··· Data records ···

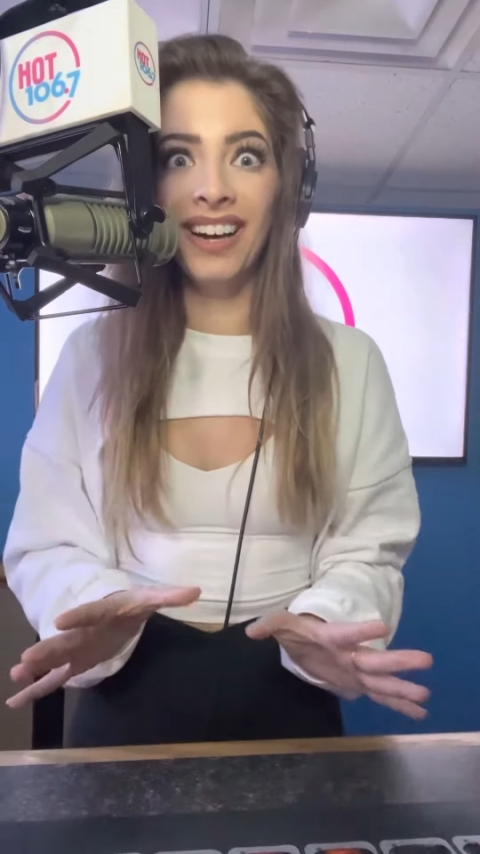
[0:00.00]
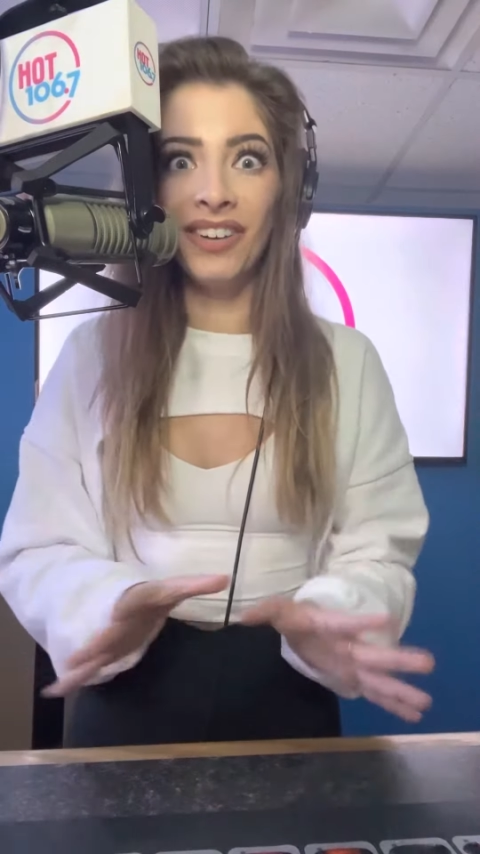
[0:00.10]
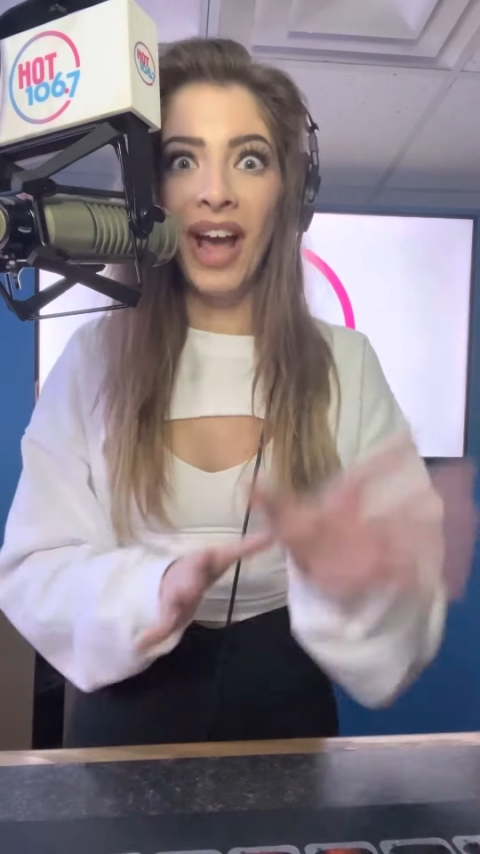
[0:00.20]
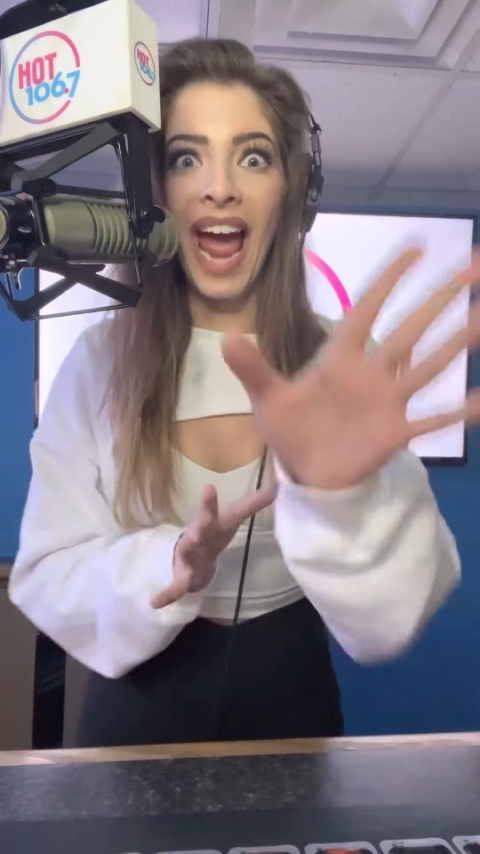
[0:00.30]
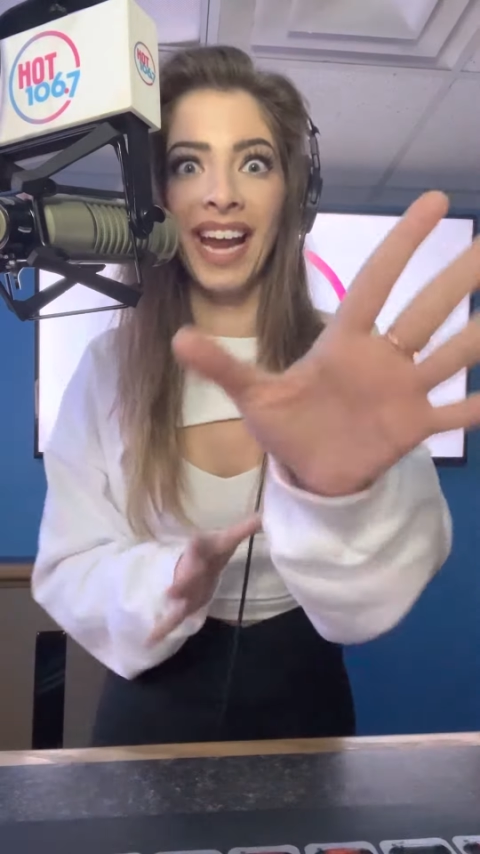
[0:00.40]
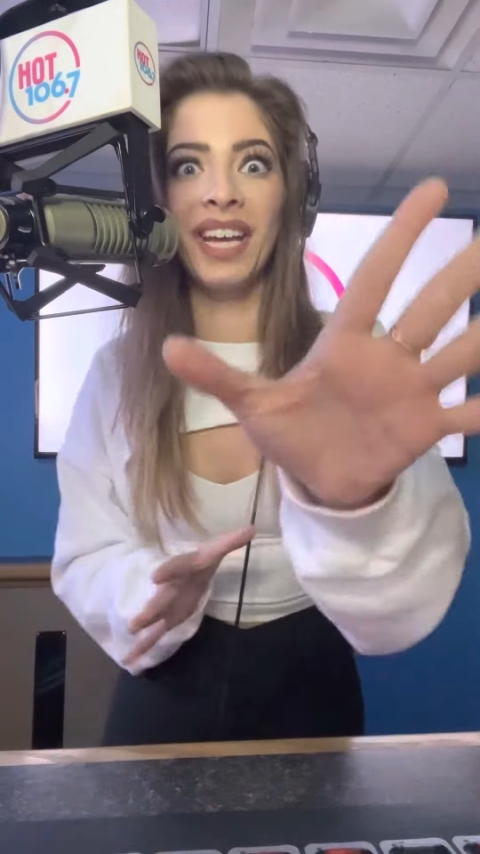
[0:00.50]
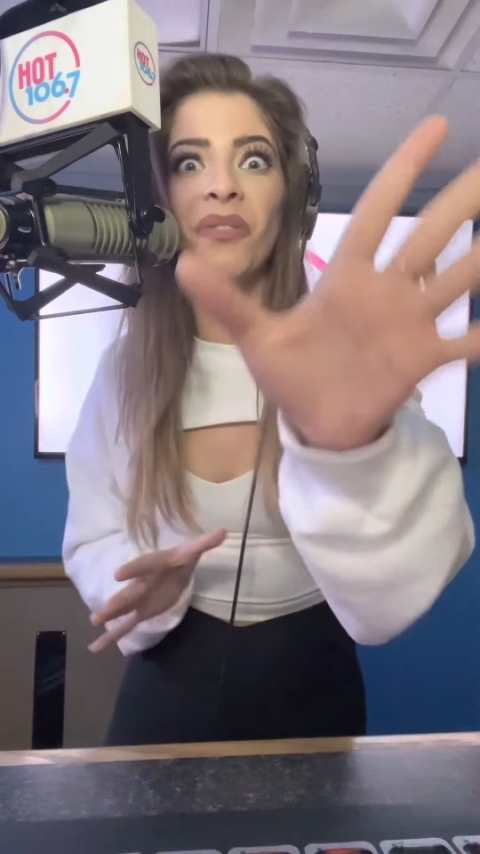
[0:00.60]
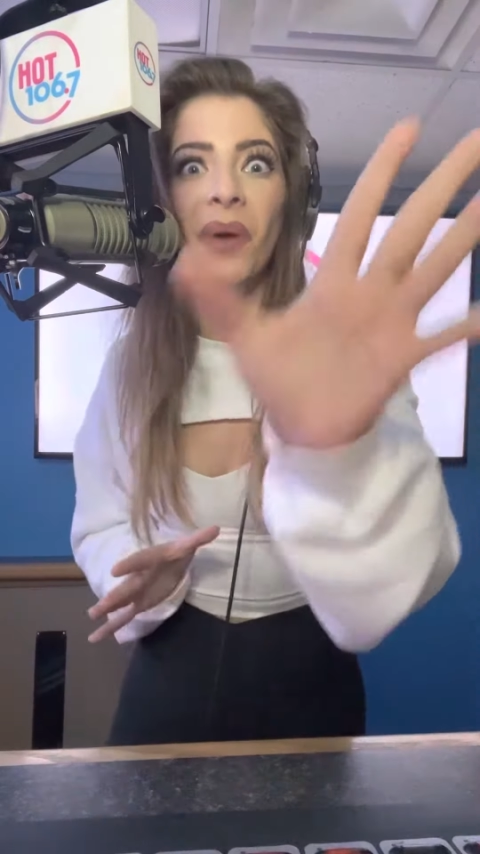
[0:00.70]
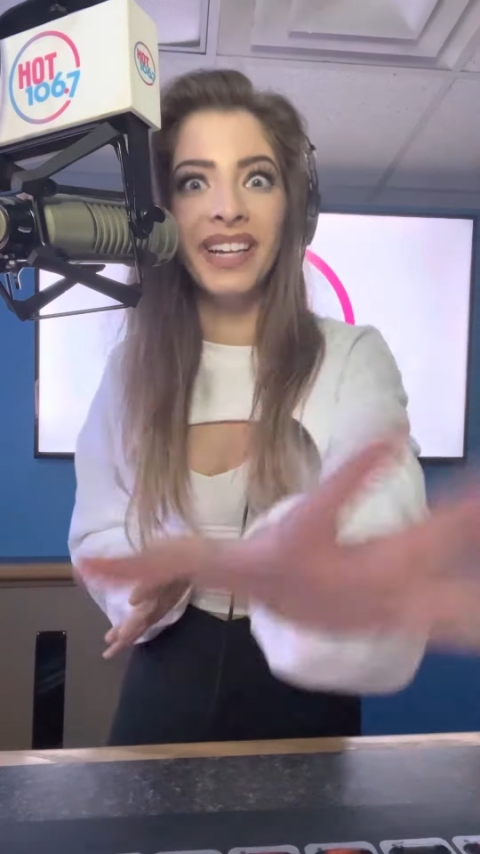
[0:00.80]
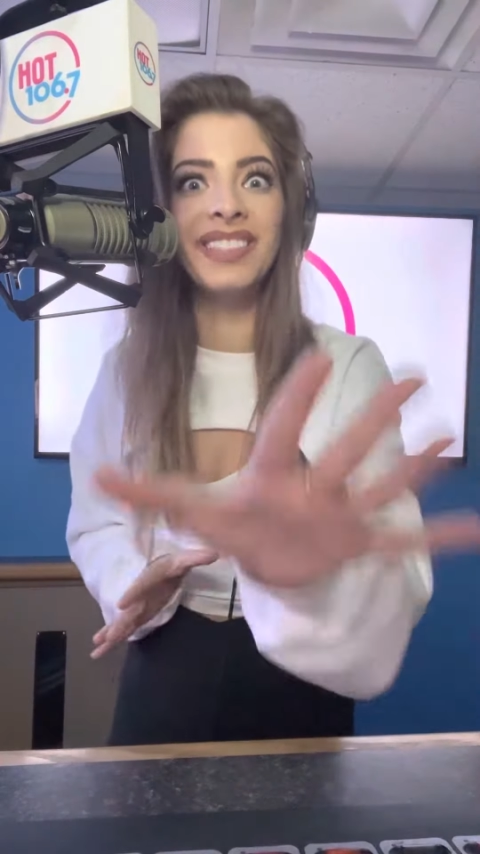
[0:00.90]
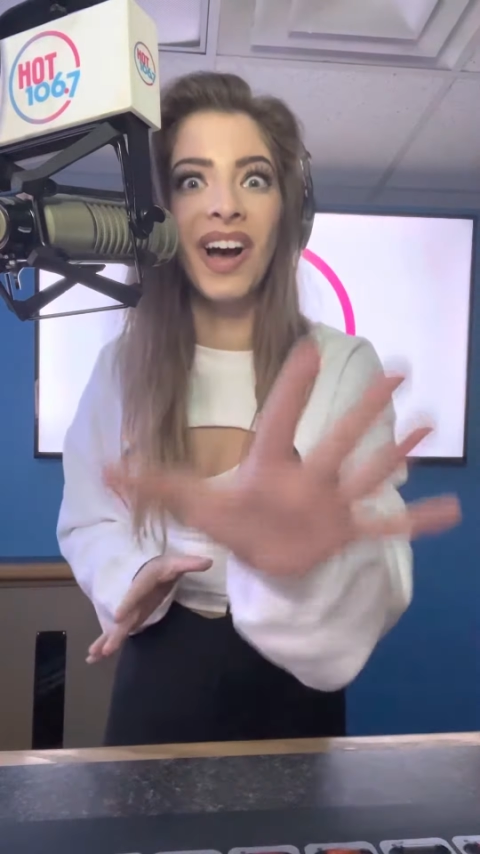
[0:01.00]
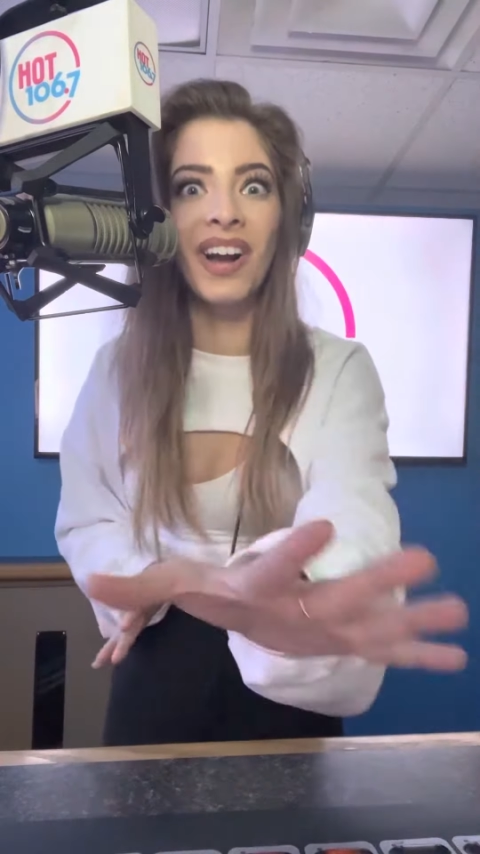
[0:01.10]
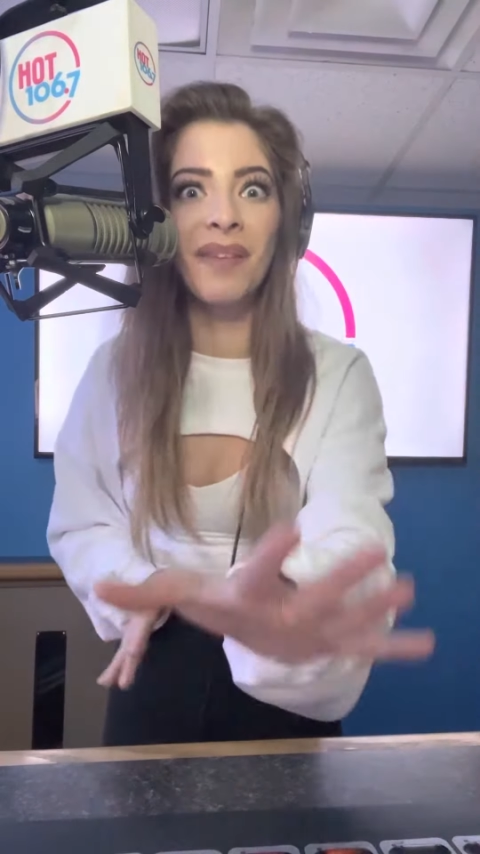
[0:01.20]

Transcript: okay, can we talk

···

▸ Task description
The preceding listing is to be restated word for word, with every picture omitted.

▸ Completed task
[0:00.00]
[0:00.10]
[0:00.20]
[0:00.30]
[0:00.40]
[0:00.50]
[0:00.60]
[0:00.70]
[0:00.80]
[0:00.90]
[0:01.00]
[0:01.10]
[0:01.20]

Transcript: okay, can we talk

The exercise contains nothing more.